Não fosse o aumento das taxas de juro da dívida portuguesa, a embrulhada da TSU, o inacreditável número de precários na administração pública, a necessidade de encontrar uma solução para o Novo Banco, a queda substancial do investimento público, a dependência da DBRS e a dificuldade em travar as intenções crescentemente socializantes e populistas da CDU e do Bloco de Esquerda, poderia dizer-se que o Governo se encontra numa maré de sucessos, com as boas notícias a superarem, em muito, as nuvens negras que pairam no horizonte.
Com um dos défices orçamentais mais baixos dos últimos anos, o crescimento económico finalmente a parecer abandonar a letargia que o vinha caracterizando, o desemprego em queda, uma acalmia social que se não via há muito tempo, uma clara sintonia entre o Executivo e o Presidente da República, nada parece travar a caminhada do Partido Socialista, que aparece cada vez mais destacado nas sondagens, com a maioria absoluta mesmo ao virar da esquina.

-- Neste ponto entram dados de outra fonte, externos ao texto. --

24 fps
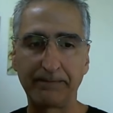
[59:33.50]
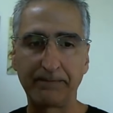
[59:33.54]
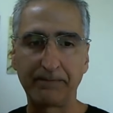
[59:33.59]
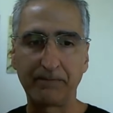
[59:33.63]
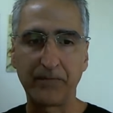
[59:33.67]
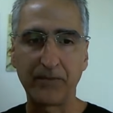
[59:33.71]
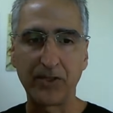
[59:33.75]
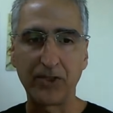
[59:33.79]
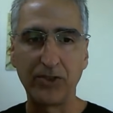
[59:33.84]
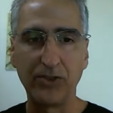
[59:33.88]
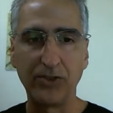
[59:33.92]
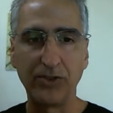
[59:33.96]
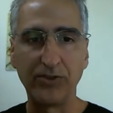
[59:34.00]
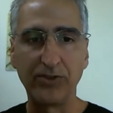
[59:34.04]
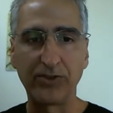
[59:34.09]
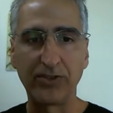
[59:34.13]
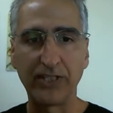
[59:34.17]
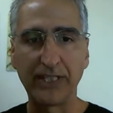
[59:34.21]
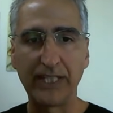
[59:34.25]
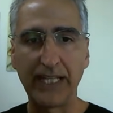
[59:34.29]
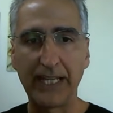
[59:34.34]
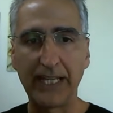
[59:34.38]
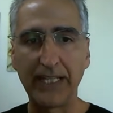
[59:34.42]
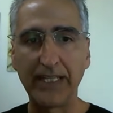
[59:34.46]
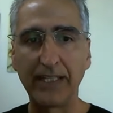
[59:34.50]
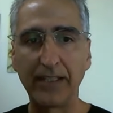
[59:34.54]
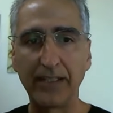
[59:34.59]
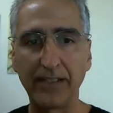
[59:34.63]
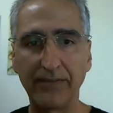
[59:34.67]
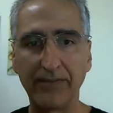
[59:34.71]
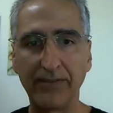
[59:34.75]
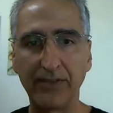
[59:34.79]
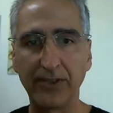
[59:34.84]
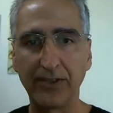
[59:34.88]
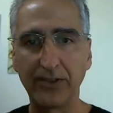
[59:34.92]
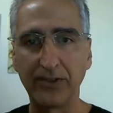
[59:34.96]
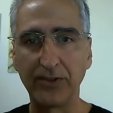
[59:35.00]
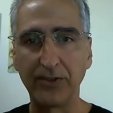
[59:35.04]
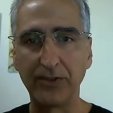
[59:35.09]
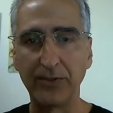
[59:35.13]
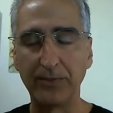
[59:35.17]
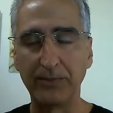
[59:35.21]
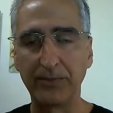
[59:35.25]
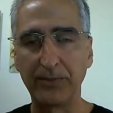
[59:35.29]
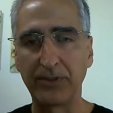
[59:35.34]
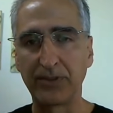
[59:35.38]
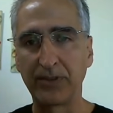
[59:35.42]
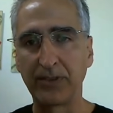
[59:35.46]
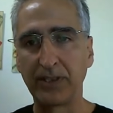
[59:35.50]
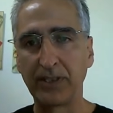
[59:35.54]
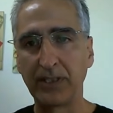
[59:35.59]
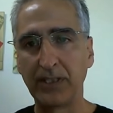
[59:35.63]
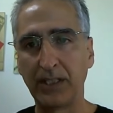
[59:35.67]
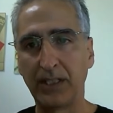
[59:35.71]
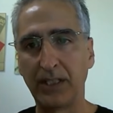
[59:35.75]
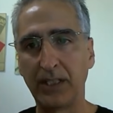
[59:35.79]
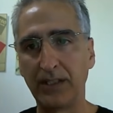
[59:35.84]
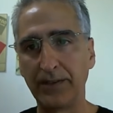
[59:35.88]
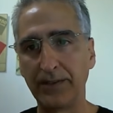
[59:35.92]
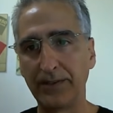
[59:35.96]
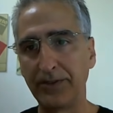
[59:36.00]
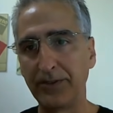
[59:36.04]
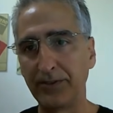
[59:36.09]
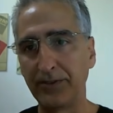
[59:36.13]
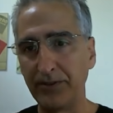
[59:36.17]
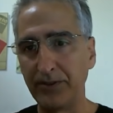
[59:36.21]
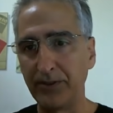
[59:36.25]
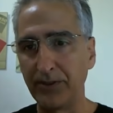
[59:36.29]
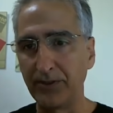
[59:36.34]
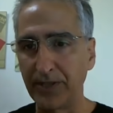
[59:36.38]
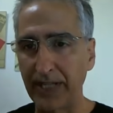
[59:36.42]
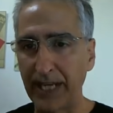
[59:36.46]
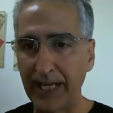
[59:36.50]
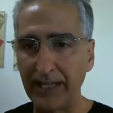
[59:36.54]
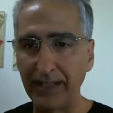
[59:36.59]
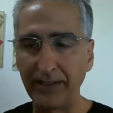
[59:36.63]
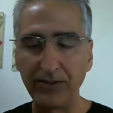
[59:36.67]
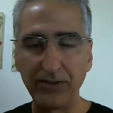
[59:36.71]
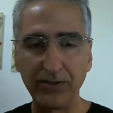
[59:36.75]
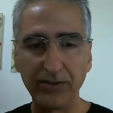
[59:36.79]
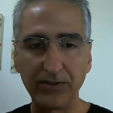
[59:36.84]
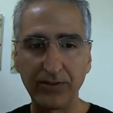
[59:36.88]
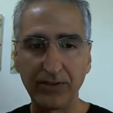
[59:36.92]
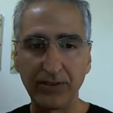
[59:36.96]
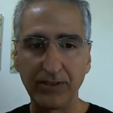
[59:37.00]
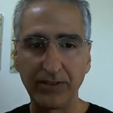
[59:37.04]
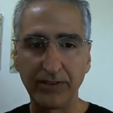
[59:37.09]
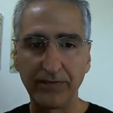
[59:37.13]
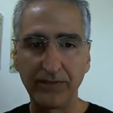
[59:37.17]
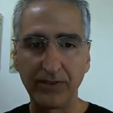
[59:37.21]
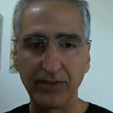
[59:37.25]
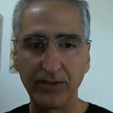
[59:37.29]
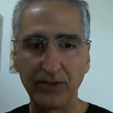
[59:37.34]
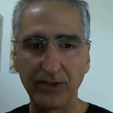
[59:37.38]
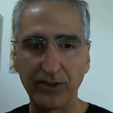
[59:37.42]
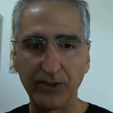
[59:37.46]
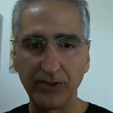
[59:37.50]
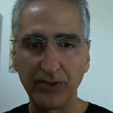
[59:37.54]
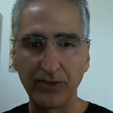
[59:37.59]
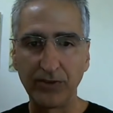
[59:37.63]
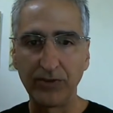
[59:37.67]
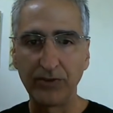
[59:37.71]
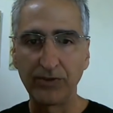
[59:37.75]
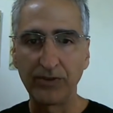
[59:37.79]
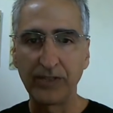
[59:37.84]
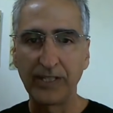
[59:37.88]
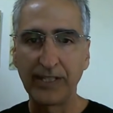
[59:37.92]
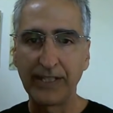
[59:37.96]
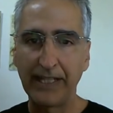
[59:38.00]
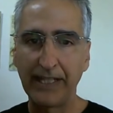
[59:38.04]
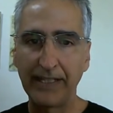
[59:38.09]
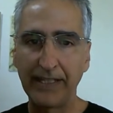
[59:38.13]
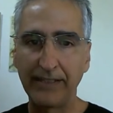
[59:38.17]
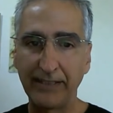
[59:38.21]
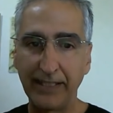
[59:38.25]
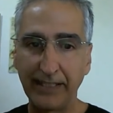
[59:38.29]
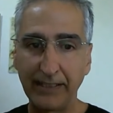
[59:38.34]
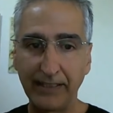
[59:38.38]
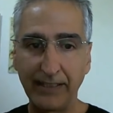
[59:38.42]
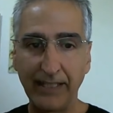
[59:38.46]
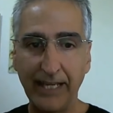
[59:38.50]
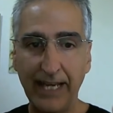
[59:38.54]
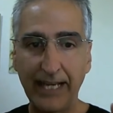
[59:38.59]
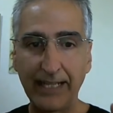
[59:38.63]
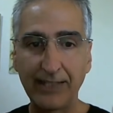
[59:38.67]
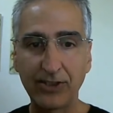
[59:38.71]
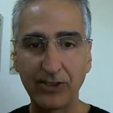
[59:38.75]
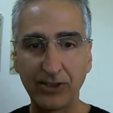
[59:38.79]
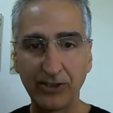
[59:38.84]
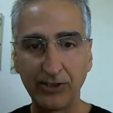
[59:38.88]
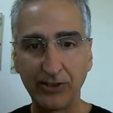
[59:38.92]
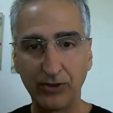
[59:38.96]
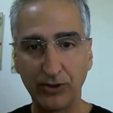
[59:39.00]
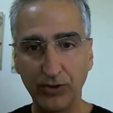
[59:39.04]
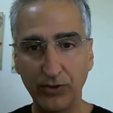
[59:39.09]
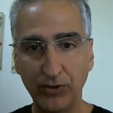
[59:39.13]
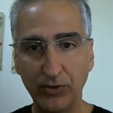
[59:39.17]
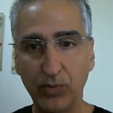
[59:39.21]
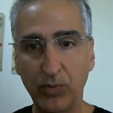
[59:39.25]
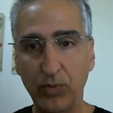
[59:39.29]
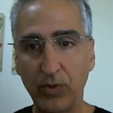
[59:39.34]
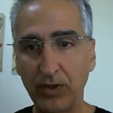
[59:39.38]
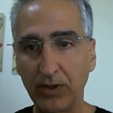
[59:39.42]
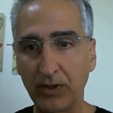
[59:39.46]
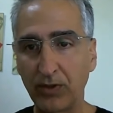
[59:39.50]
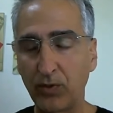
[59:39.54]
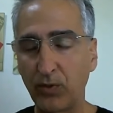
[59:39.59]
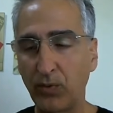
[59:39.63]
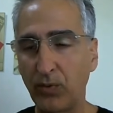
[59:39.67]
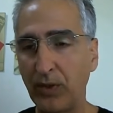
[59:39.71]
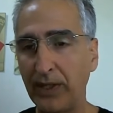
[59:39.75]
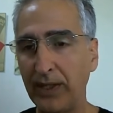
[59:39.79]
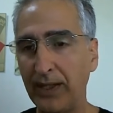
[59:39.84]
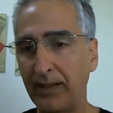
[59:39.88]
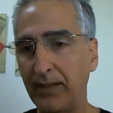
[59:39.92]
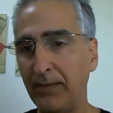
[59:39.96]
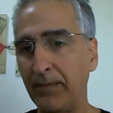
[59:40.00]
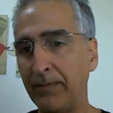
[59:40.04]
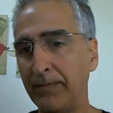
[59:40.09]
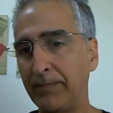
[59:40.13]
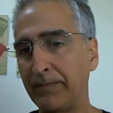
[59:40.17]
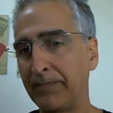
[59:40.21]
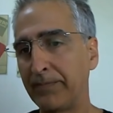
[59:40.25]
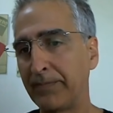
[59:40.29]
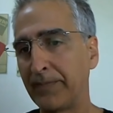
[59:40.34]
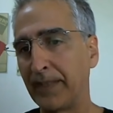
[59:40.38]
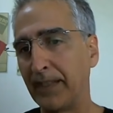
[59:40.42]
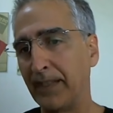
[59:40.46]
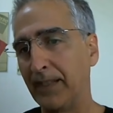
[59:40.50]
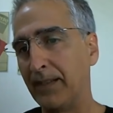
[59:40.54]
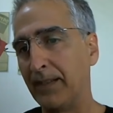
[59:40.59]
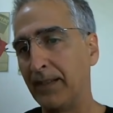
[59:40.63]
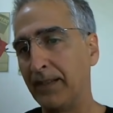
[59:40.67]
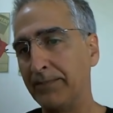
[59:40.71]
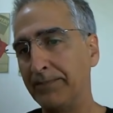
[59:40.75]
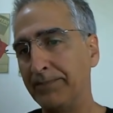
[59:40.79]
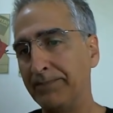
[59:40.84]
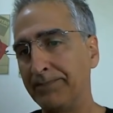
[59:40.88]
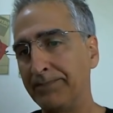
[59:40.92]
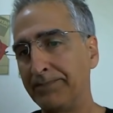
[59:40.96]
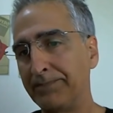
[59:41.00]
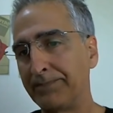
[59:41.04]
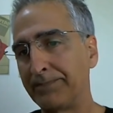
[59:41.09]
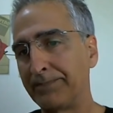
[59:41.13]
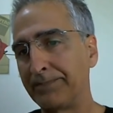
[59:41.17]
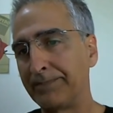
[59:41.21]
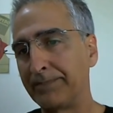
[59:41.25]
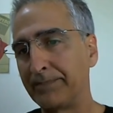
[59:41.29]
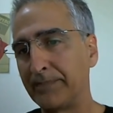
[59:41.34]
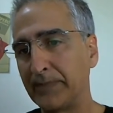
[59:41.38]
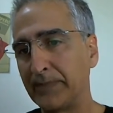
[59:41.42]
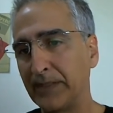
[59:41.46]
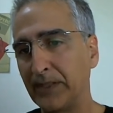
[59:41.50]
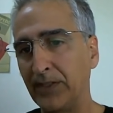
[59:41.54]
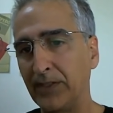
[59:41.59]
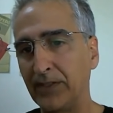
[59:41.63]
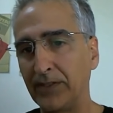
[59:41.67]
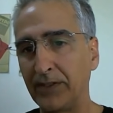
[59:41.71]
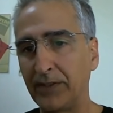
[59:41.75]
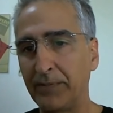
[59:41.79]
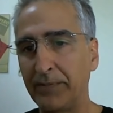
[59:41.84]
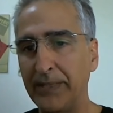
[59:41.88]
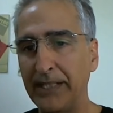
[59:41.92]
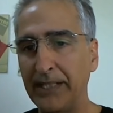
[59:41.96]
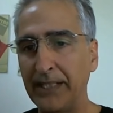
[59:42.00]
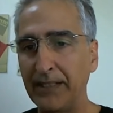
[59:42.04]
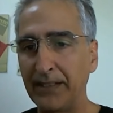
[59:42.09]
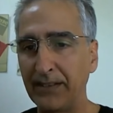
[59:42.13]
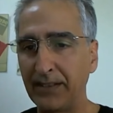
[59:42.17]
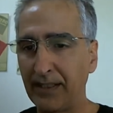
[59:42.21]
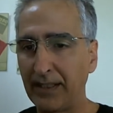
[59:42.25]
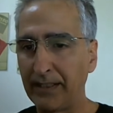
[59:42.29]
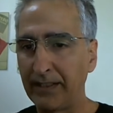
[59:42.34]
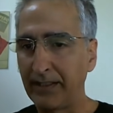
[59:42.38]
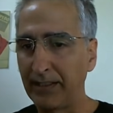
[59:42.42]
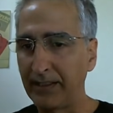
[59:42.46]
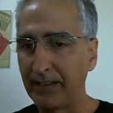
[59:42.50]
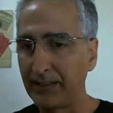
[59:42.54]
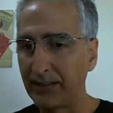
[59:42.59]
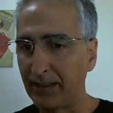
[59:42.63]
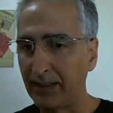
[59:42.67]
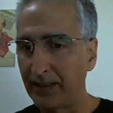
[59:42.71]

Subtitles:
using any of the goops. You can use it if you choose, and they actually do work well. You know, to me, I think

O sol parece, finalmente, ter chegado a este país à beira mar plantado, levando para longe as nuvens que teimavam em entristecer o povo português, fazendo-o mergulhar num clima depressivo que em nada beneficia quem tenta, afanosamente, pôr a cabeça de fora.
Importa, no entanto, evitar comemorações excessivas, impedir euforias por parte daqueles que pensam que o pior já ficou para trás, sendo fundamental que o PS, na qualidade de cérebro da geringonça, consiga operar o milagre de compatibilizar as exigências contraditórias de uma Europa desejosa de contas públicas sólidas e de dois parceiros que pretendem, apenas, realizar a sua agenda, ainda que tal conduza, num futuro próximo, a nova visita da nossa “bem-amada” troika.

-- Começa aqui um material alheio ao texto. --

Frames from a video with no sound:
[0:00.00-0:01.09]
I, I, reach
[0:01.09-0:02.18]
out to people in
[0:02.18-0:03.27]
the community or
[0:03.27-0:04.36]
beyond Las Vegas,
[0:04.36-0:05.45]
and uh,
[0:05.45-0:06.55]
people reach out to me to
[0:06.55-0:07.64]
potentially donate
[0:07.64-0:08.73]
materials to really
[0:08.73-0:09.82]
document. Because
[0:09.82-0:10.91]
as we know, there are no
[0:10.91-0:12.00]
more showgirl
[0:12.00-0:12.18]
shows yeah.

O diabo está à espreita e, na primeira ocasião, aparecerá de novo para tirar as guloseimas que os portugueses já voltaram a degustar. É, pois, essencial que o PS consiga afirmar-se mais europeísta do que socialista, mais prudente do que espalhafatoso, mais conciliador do que beligerante.
Partido charneira no sistema político português, o PS tem, ao longo da sua história, oscilado entre uma versão mais à direita, próxima da social-democracia ou, se se preferir, do socialismo democrático, e um figurino mais à esquerda, chegado à franja mais arejada do PCP. Num momento da história do nosso país, o PS optou por encostar-se à esquerda, mas tentando servir de tampão às veleidades irrealistas que norteiam a atuação de comunistas e bloquistas. Trata-se de uma tarefa homérica, dificilmente concretizável mesmo por alguém com a habilidade de António Costa, capaz de ombrear com o grande Houdini na realização de verdadeiros números de magia.
Não contando com Passos que, decididamente, prefere aliar-se a comunistas e bloquistas a dar a mão a socialistas, resta perceber quanto mais tempo consegue Costa cozinhar em lume brando as pretensões extremistas de CDU e BE, sabendo que, à mais pequena escorregadela, os mercados nos mostrarão novamente um cartão vermelho e nos trarão de volta o diabo de que tanto queremos fugir.